Let 3 regular NFA be an NFA automata, which satisfies the following: $$\forall q\in Q,\forall\sigma\in \Sigma:|\delta(q,\sigma)|=3$$ Prove that the 3 regular NFA model is equivalent to NFA.

$Proof.$ we shall prove that the given 3 regular NFA model is equivalent to DFA model.

$First\ Direction.$ for the first direction, we can turn any DFA automata to 3 regular NFA automata which gets the same language, doing the following:$$\text{if}\ \delta_D(q,a)=p \ \ \text{then: } \ \delta_{N_3}(q,a)=\{p,q_{pit_1},q_{pit_2}\}$$

$Second\ Direction.$ for the second direction, we can turn any NFA automata to DFA automata which gets the same language, doing the following:

Let $N$ be 3 regular NFA, while $Q_{N_3}$ is the states' set, $\Sigma$ is the alphabet, starting state $q_0$, a set of accepted states $F_{N_3}$, and the transition function $\delta_{N_3}$. We define the following DFA:

  • The set of states is the set of all subsets of length 3 belongs to $Q_{N_3}$, which means that: $Q_{D} =\left\{X\in \mathcal{P}( Q_{N_{3}})\Bigl| |X|=3\right\}$.
  • An alphabet $\Sigma$.
  • a starting state ${q_0}$
  • An accepted states' set $F_D$: contains any subset of $Q_{N_3}$ in length 3, which contains an element from $F_{N_3}$.
  • A transition function $\delta_D:$ such that $\delta_D({q_1,\dots, q_k},a)$ is the set generated by the union of each $i=1,\dots ,k$ of $\delta_{N_3}(q_i,a)$

Now, we know already that the DFA model is equivalent to the NFA model, and therefore, we get that the 3 regular NFA model is equivalent to the NFA model. $Q.E.D$

I am not sure whether it's correct or not because it is a bit complex.
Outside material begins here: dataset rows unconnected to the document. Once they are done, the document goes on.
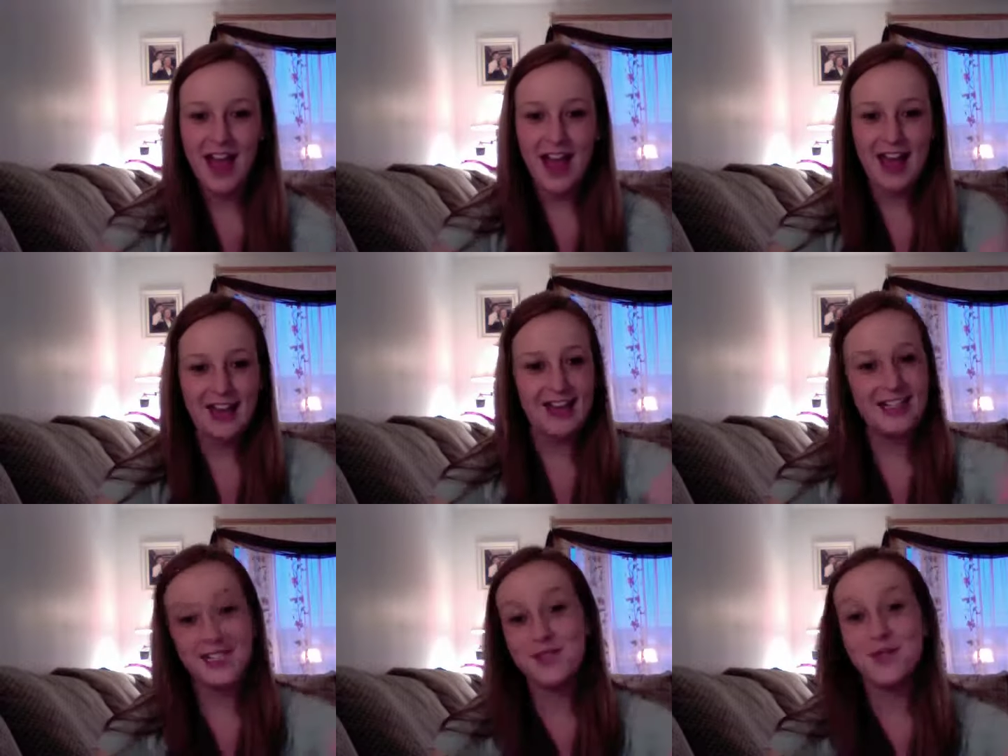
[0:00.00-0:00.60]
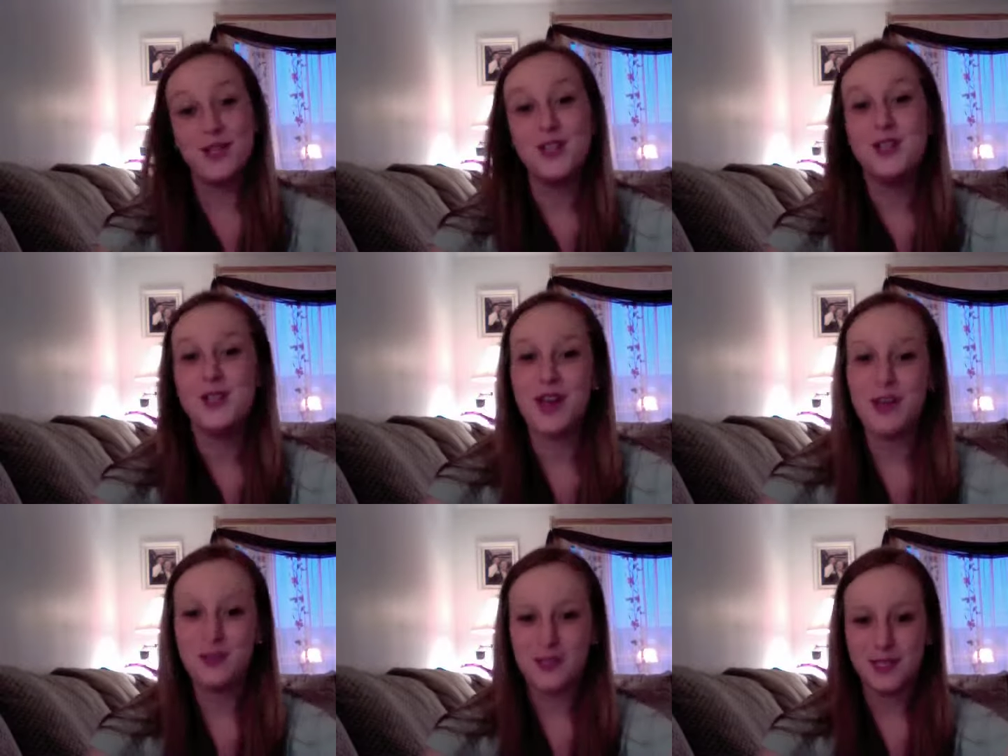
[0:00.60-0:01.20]
And I didn't want to do
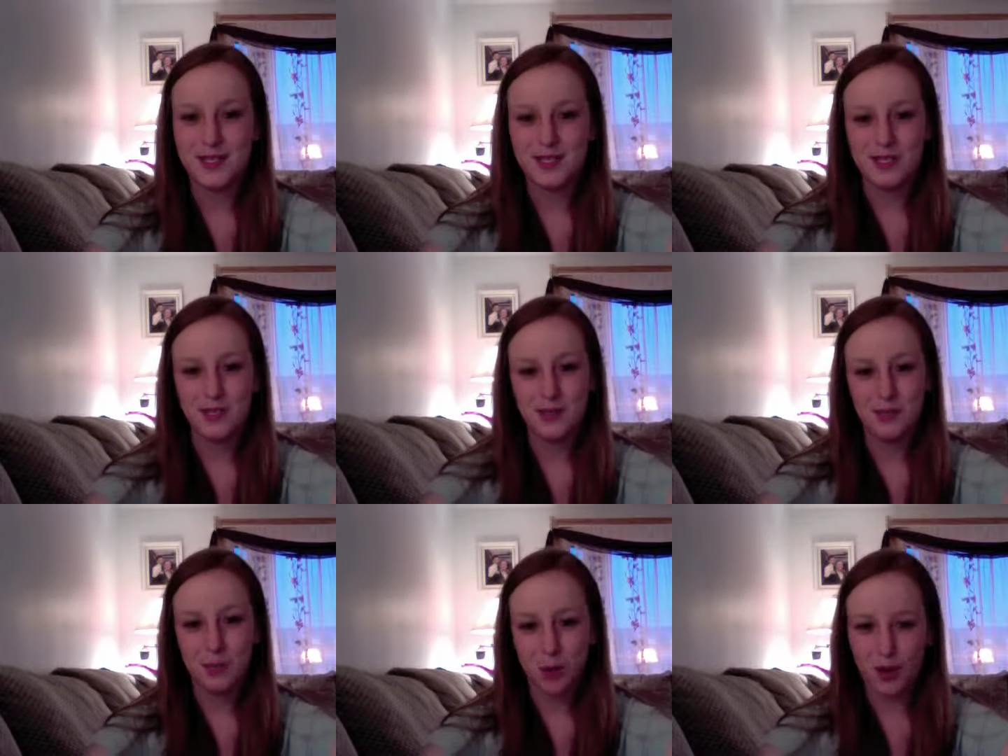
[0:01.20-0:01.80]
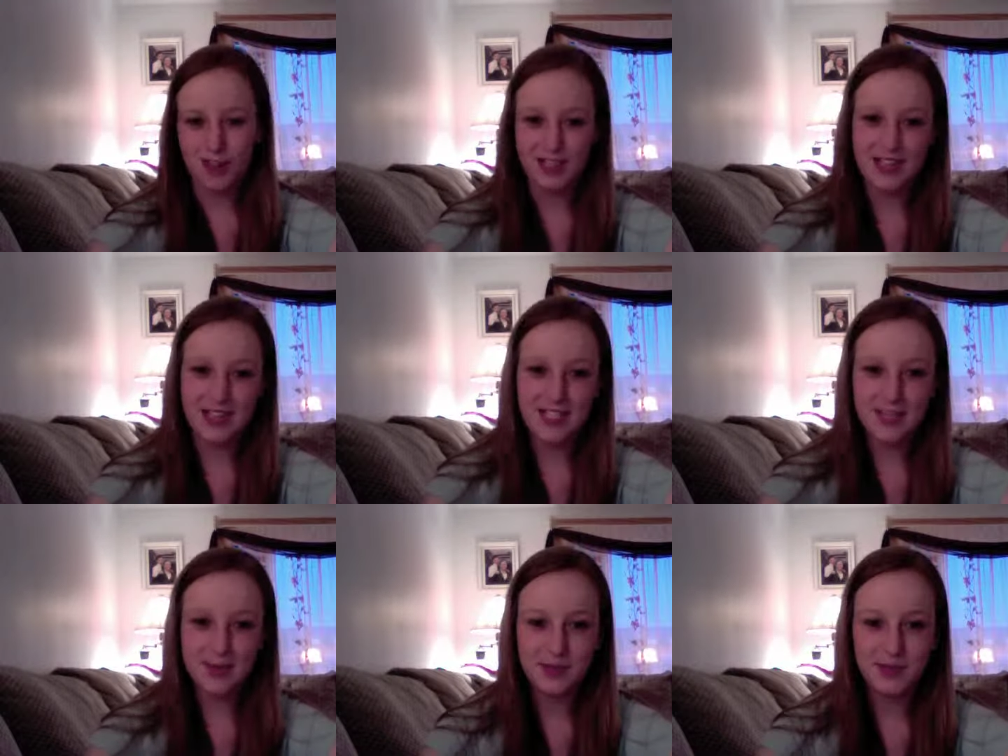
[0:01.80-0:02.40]
that with this important
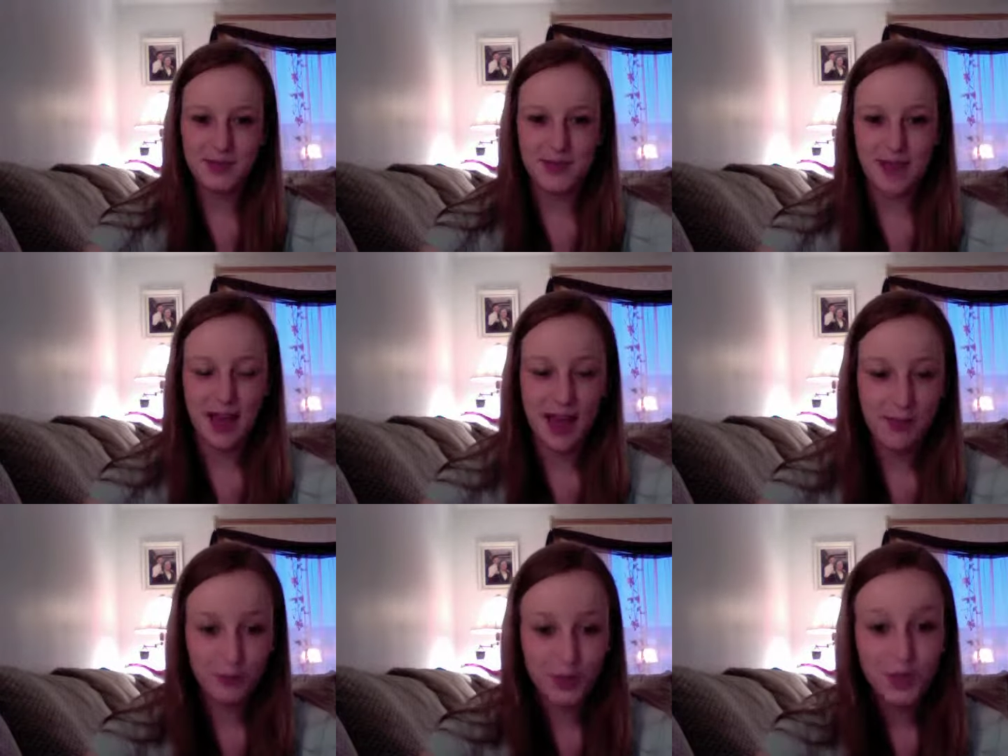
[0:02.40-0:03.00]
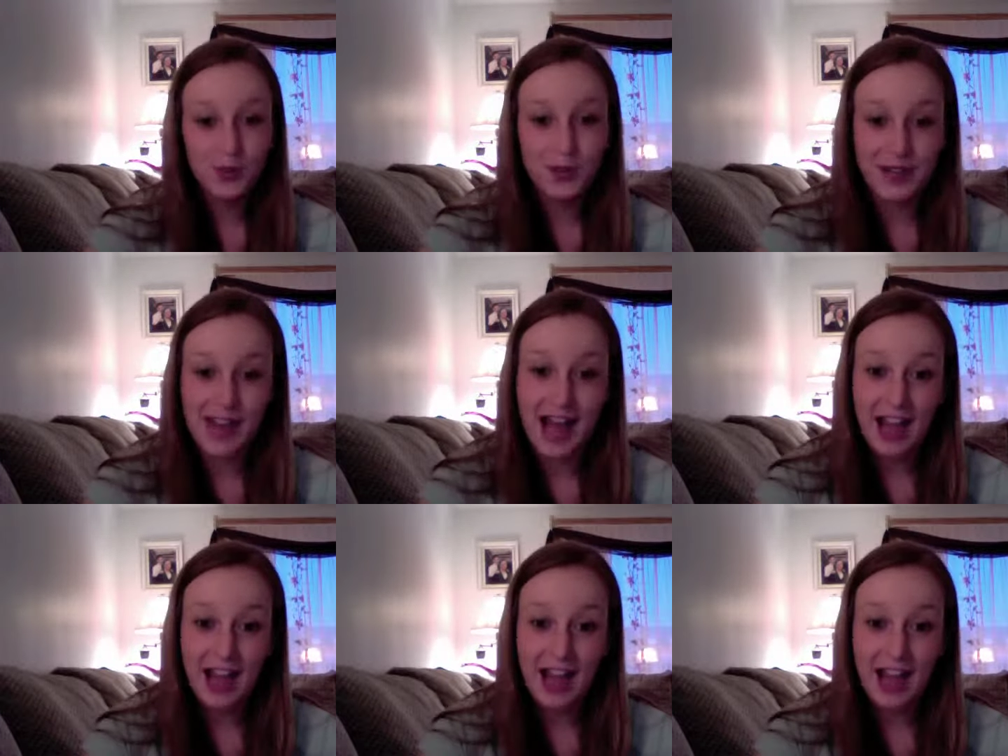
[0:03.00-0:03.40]
test because I really wanted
I will be glad to see what you think.


1 Answer 1


This looks good to me! I particularly like your idea to use DFAs instead of NFAs directly, as it's easy to add transitions but potentially hard to remove transitions (which would be necessary for an NFA with some large number of out transitions). Here are a few pointers, though, to make your life a bit easier. I'll write $3$-NFA instead of $3$-regular NFA throughout, because life is short.

First, you should be a bit more clear in your DFA $\implies$ $3$-NFA direction. What are $q_{\text{pit}_1}$ and $q_{\text{pit}_2}$? You should be a bit more explicit as to their intended behavior (even though it's obvious from the names). Depending on how much of a stickler your grader is, this could matter. Similarly, it's worth taking one (1) sentence to show that your modified DFA really is a $3$-NFA. Obviously it is, but again, a mean grader could take off points for you not including a proof.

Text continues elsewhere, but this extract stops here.